-- DIRECTIONS FOR THIS TASK --
Transcribe only the lines in the data below falling between the line with "(9.00 s to 10.00 s)" and the line with "Transcript: Second, the", including those two lines, and leave out any picture.

Dataset entries
§ §
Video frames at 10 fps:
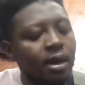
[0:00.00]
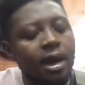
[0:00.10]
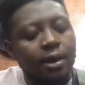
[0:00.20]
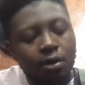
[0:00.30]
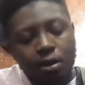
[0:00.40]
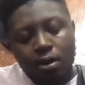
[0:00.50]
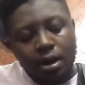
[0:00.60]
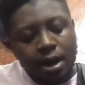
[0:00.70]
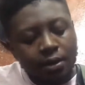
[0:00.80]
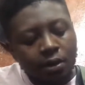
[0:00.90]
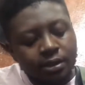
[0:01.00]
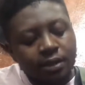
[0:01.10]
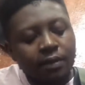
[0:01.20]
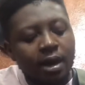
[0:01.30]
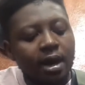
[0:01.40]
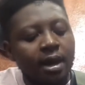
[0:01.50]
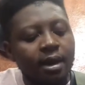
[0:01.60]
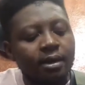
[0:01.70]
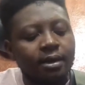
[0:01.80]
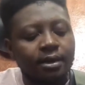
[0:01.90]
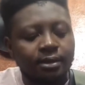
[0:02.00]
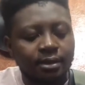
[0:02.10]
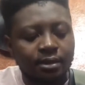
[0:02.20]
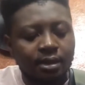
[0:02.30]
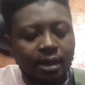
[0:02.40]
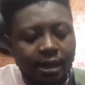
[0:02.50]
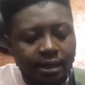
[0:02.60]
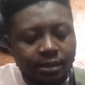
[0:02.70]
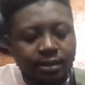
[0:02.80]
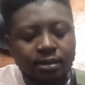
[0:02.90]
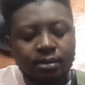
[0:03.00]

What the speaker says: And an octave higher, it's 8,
§ §
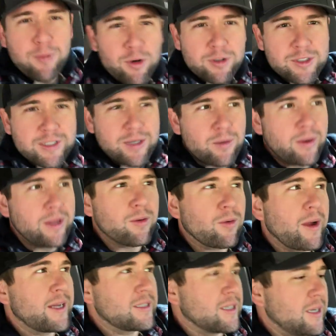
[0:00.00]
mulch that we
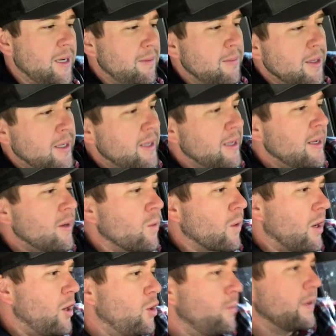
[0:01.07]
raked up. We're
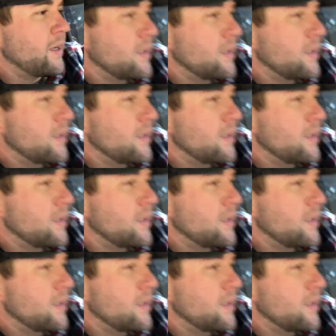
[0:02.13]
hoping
§ §
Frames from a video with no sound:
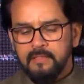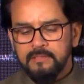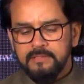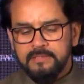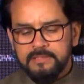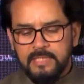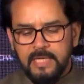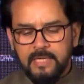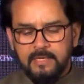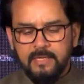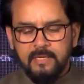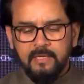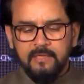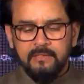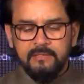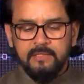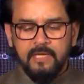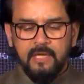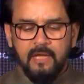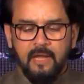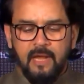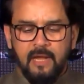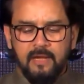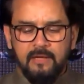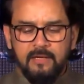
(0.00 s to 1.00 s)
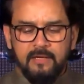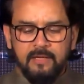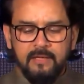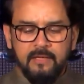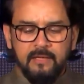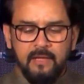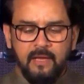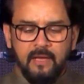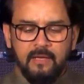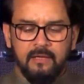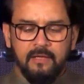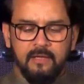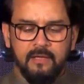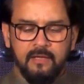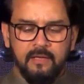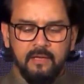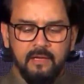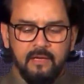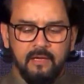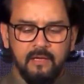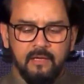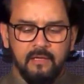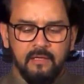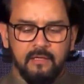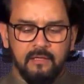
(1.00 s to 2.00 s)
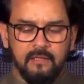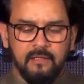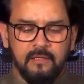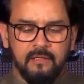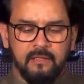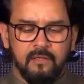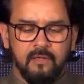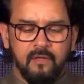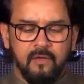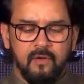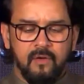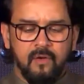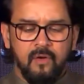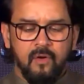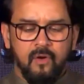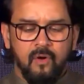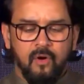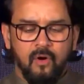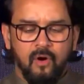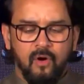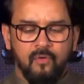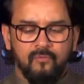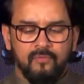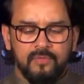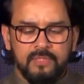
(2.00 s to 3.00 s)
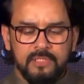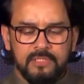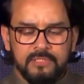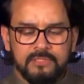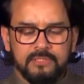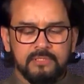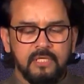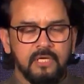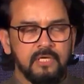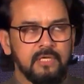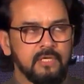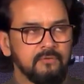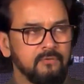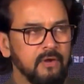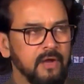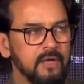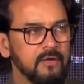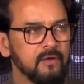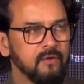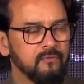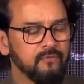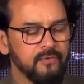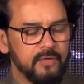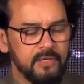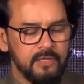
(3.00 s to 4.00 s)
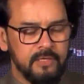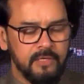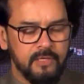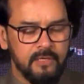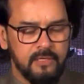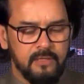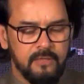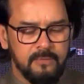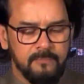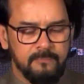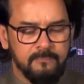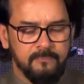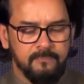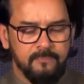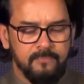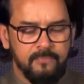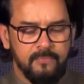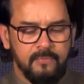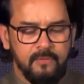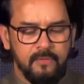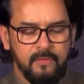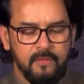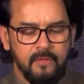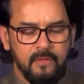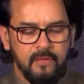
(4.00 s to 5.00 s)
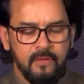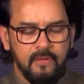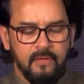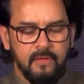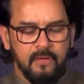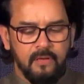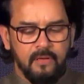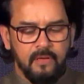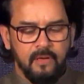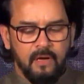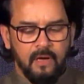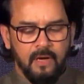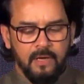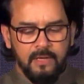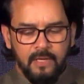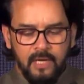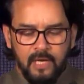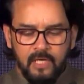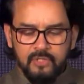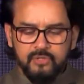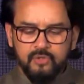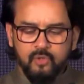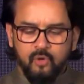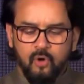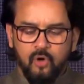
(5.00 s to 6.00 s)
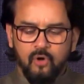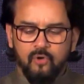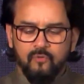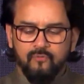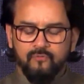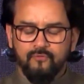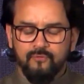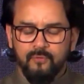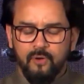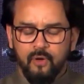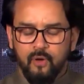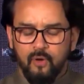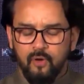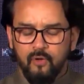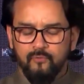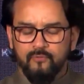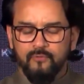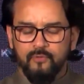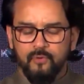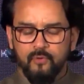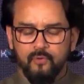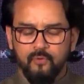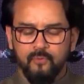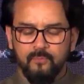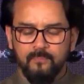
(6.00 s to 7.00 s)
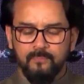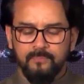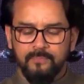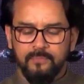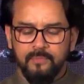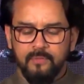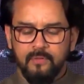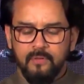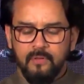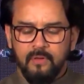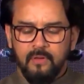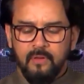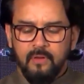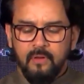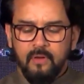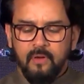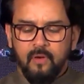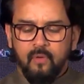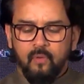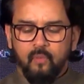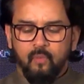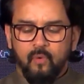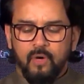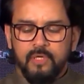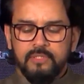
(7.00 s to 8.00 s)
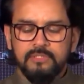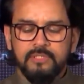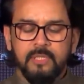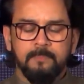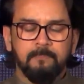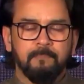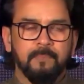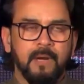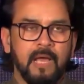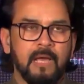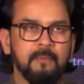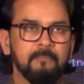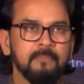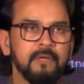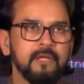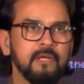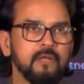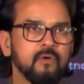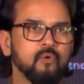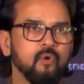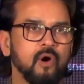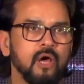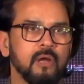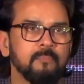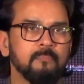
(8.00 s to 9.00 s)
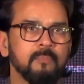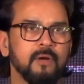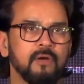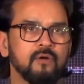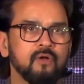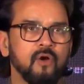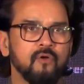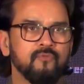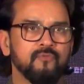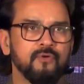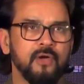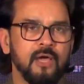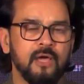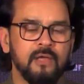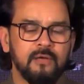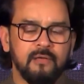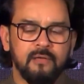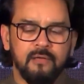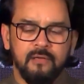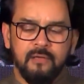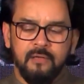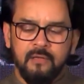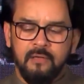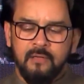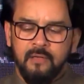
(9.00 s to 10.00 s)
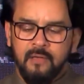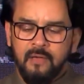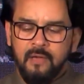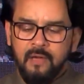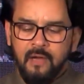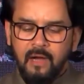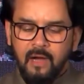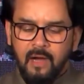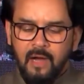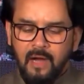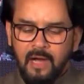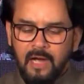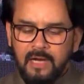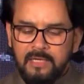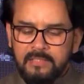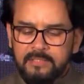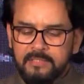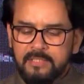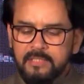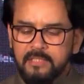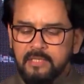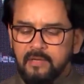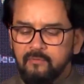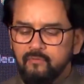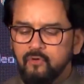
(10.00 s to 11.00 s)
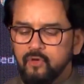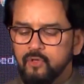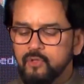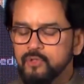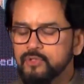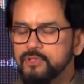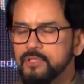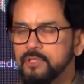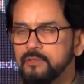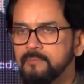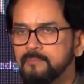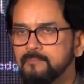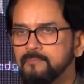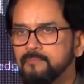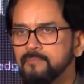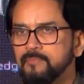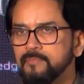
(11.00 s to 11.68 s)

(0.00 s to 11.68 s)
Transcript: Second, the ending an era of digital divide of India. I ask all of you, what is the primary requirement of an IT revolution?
§ §
-- RESULT OF THE TASK --
(9.00 s to 10.00 s)
(10.00 s to 11.00 s)
(11.00 s to 11.68 s)

(0.00 s to 11.68 s)
Transcript: Second, the ending an era of digital divide of India. I ask all of you, what is the primary requirement of an IT revolution?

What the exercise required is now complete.